Philosophy 290-4
Spring 2007
Number | Title | Instructor | Days/time | Room |
---|---|---|---|---|
290-4 | Graduate Seminar: Brains and Behavior | Noë | W 2-4 | 234 Moses Hall |
Putnam’s classic paper “Brains and Behavior” argued that the relation between pain and behavior was causal, not constitutive. Apart from its substantive conclusions – that logical behaviorism is false; that pains and other mental states are not dispositions to behave – the paper is a landmark in twentieth-century philosophical methodology raising important questions about how to do philosophy and calling cherished assumptions into question. Among the issues put into play in this paper are: the role of thought experiments in philosophy; the relation between philosophy and science; the limits of verificationism; the relation between conceivability and possibility; the demarcation between epistemology and metaphysics; the distinction between causal and constitutive relationships.

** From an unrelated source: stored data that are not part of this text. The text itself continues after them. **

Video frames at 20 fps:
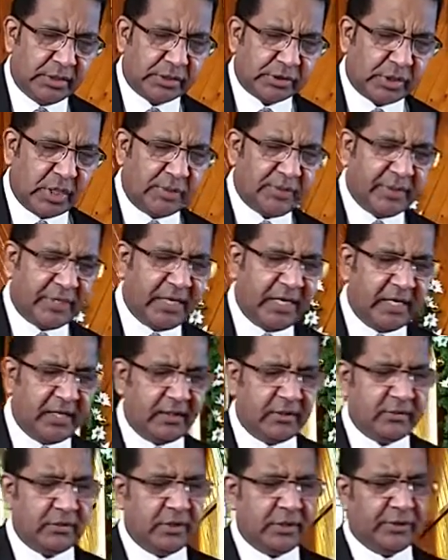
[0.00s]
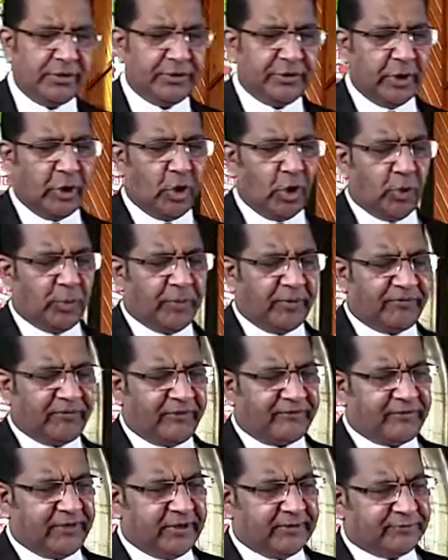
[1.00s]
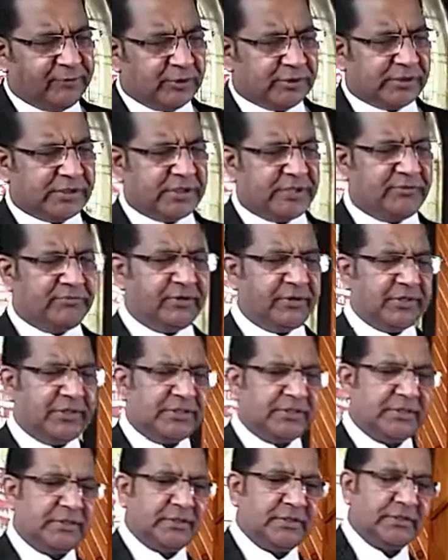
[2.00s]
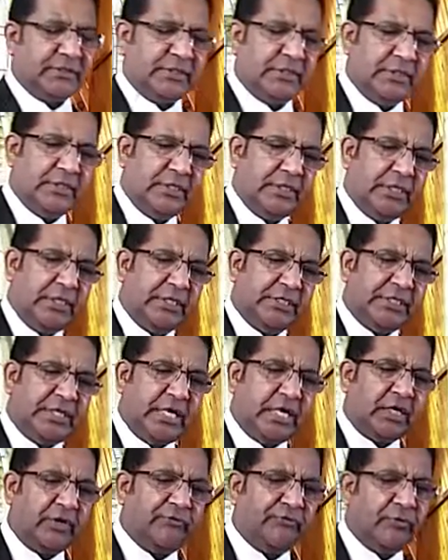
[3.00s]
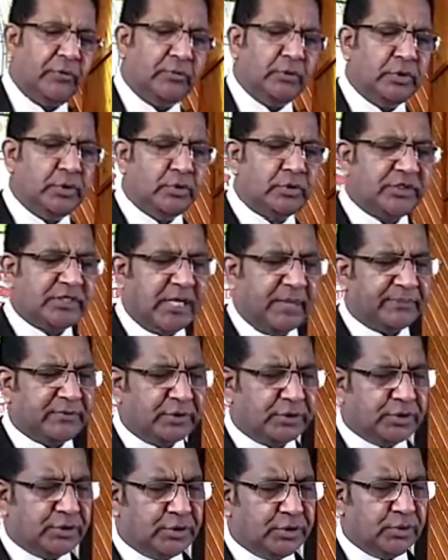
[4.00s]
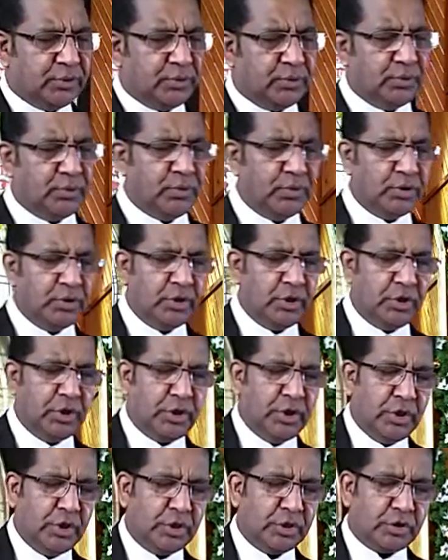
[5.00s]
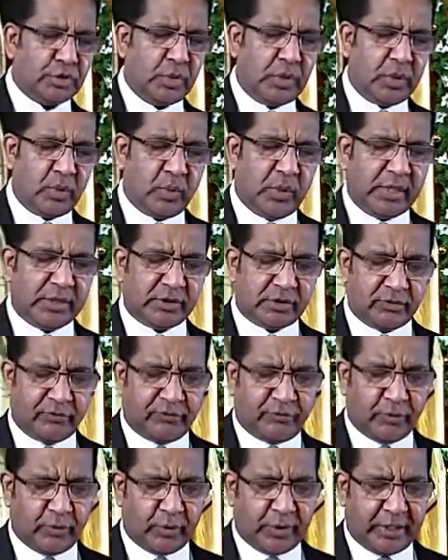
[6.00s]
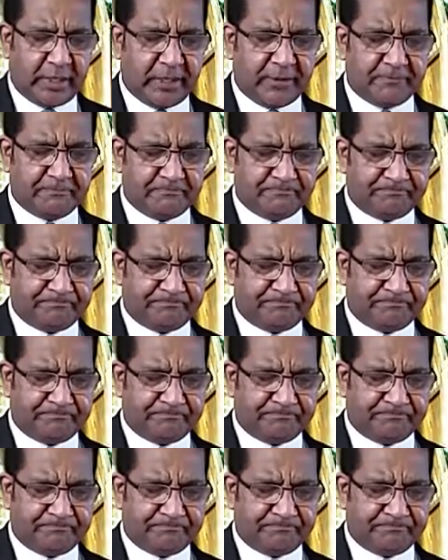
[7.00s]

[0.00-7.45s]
So I begin, The Hope of a Faithful Servant, taken from Luke chapter 2, 21 to 40.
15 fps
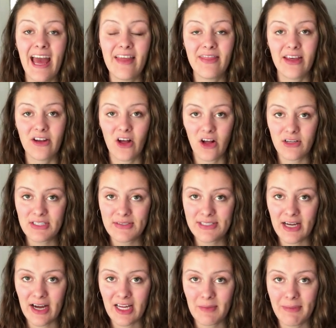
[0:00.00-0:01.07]
and then also
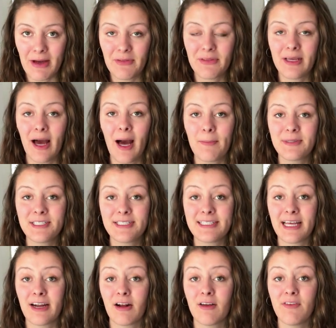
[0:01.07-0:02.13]
talk about the
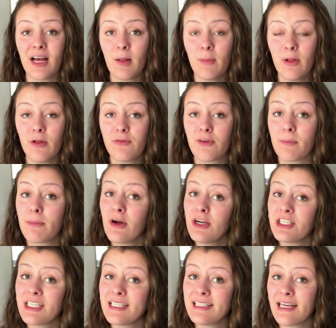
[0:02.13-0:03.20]
options that are available for
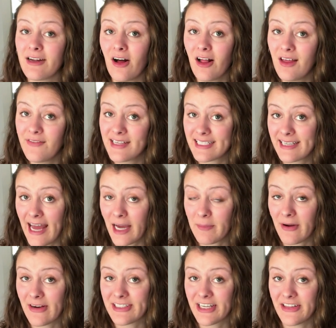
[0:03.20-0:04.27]
purchase at all of the
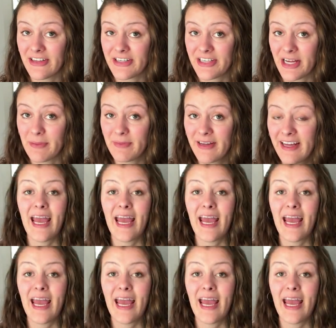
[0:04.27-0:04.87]
snack bars on the ship.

The aim of this seminar is to explore themes in the contemporary philosophy of neuroscience and consciousness against the background of the issues raised by Putnam’s original paper. Among the questions we shall examine in this setting are: What is consciousness? Can there be experience without “access consciousness”? Are neural systems alone sufficient for consciousness? Are you your brain? These questions are important and worthwhile in themselves; in thinking about them it is hoped that we can also rethink the legacy of Putnam’s “Brains and Behavior.”
Among the philosophical authors we will read in the seminar are: Block, Chalmers, Noë and Putnam.
This is a research seminar for graduate students; students may be expected to make presentations. In exceptional circumstances undergraduates will be permitted to take this course.